- [Task instructions] Nothing but the records, transcribed exactly, should appear in the answer; leave the pictures out.
******************************
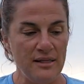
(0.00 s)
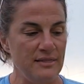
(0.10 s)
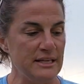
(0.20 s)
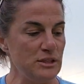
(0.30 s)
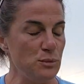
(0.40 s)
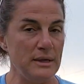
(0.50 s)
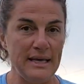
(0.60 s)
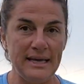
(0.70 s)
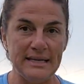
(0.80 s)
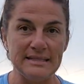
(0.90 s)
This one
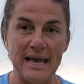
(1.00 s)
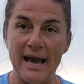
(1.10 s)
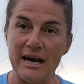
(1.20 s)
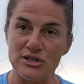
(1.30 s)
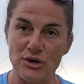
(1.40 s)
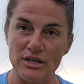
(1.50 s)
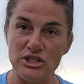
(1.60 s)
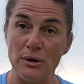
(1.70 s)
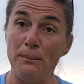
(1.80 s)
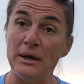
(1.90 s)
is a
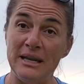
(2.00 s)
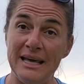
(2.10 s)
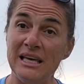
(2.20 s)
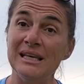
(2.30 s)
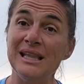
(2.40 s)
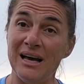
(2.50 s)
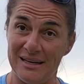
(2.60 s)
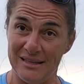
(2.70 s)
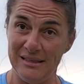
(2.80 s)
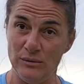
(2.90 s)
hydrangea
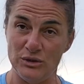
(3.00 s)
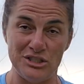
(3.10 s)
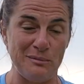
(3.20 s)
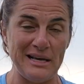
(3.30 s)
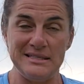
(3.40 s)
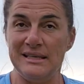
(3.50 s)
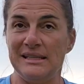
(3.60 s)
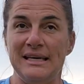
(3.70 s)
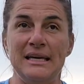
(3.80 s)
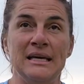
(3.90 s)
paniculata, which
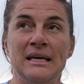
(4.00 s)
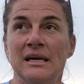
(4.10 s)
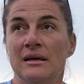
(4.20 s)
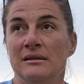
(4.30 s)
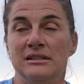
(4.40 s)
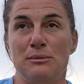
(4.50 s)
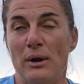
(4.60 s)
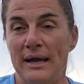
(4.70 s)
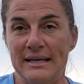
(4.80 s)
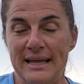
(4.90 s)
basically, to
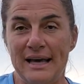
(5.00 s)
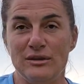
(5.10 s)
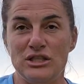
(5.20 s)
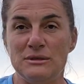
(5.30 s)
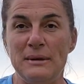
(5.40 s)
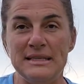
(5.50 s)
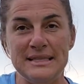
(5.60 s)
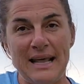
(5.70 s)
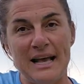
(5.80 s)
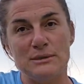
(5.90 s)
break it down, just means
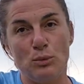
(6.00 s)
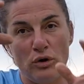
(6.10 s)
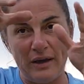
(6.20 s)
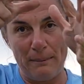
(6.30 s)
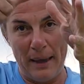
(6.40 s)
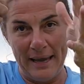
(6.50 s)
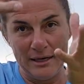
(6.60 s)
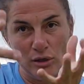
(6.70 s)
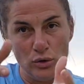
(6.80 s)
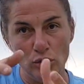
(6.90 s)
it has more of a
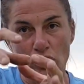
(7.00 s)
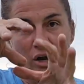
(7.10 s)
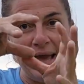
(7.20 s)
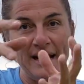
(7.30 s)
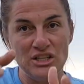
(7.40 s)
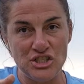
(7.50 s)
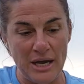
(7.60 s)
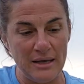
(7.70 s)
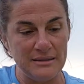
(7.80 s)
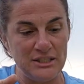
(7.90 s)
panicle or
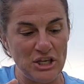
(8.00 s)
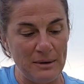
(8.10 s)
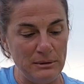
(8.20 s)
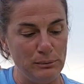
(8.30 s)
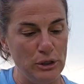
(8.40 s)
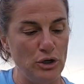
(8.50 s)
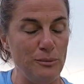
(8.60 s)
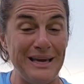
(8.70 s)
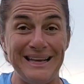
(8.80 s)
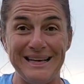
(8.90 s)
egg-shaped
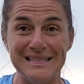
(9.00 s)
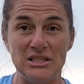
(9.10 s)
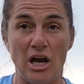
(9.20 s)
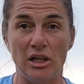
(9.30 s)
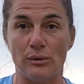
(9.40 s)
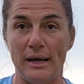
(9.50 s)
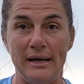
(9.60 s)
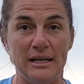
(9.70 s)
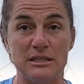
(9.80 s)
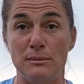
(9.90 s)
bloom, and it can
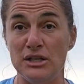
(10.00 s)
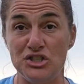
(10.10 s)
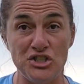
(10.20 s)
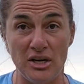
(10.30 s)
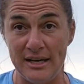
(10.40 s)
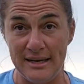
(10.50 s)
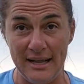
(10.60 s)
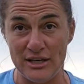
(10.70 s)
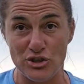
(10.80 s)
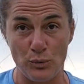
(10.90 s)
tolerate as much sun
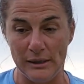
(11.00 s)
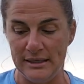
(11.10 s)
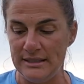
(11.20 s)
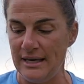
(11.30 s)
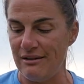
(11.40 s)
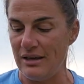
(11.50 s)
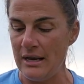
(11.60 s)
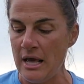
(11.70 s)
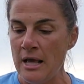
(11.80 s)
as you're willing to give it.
******************************
- [Solution]
(0.00 s)
(0.10 s)
(0.20 s)
(0.30 s)
(0.40 s)
(0.50 s)
(0.60 s)
(0.70 s)
(0.80 s)
(0.90 s)
This one
(1.00 s)
(1.10 s)
(1.20 s)
(1.30 s)
(1.40 s)
(1.50 s)
(1.60 s)
(1.70 s)
(1.80 s)
(1.90 s)
is a
(2.00 s)
(2.10 s)
(2.20 s)
(2.30 s)
(2.40 s)
(2.50 s)
(2.60 s)
(2.70 s)
(2.80 s)
(2.90 s)
hydrangea
(3.00 s)
(3.10 s)
(3.20 s)
(3.30 s)
(3.40 s)
(3.50 s)
(3.60 s)
(3.70 s)
(3.80 s)
(3.90 s)
paniculata, which
(4.00 s)
(4.10 s)
(4.20 s)
(4.30 s)
(4.40 s)
(4.50 s)
(4.60 s)
(4.70 s)
(4.80 s)
(4.90 s)
basically, to
(5.00 s)
(5.10 s)
(5.20 s)
(5.30 s)
(5.40 s)
(5.50 s)
(5.60 s)
(5.70 s)
(5.80 s)
(5.90 s)
break it down, just means
(6.00 s)
(6.10 s)
(6.20 s)
(6.30 s)
(6.40 s)
(6.50 s)
(6.60 s)
(6.70 s)
(6.80 s)
(6.90 s)
it has more of a
(7.00 s)
(7.10 s)
(7.20 s)
(7.30 s)
(7.40 s)
(7.50 s)
(7.60 s)
(7.70 s)
(7.80 s)
(7.90 s)
panicle or
(8.00 s)
(8.10 s)
(8.20 s)
(8.30 s)
(8.40 s)
(8.50 s)
(8.60 s)
(8.70 s)
(8.80 s)
(8.90 s)
egg-shaped
(9.00 s)
(9.10 s)
(9.20 s)
(9.30 s)
(9.40 s)
(9.50 s)
(9.60 s)
(9.70 s)
(9.80 s)
(9.90 s)
bloom, and it can
(10.00 s)
(10.10 s)
(10.20 s)
(10.30 s)
(10.40 s)
(10.50 s)
(10.60 s)
(10.70 s)
(10.80 s)
(10.90 s)
tolerate as much sun
(11.00 s)
(11.10 s)
(11.20 s)
(11.30 s)
(11.40 s)
(11.50 s)
(11.60 s)
(11.70 s)
(11.80 s)
as you're willing to give it.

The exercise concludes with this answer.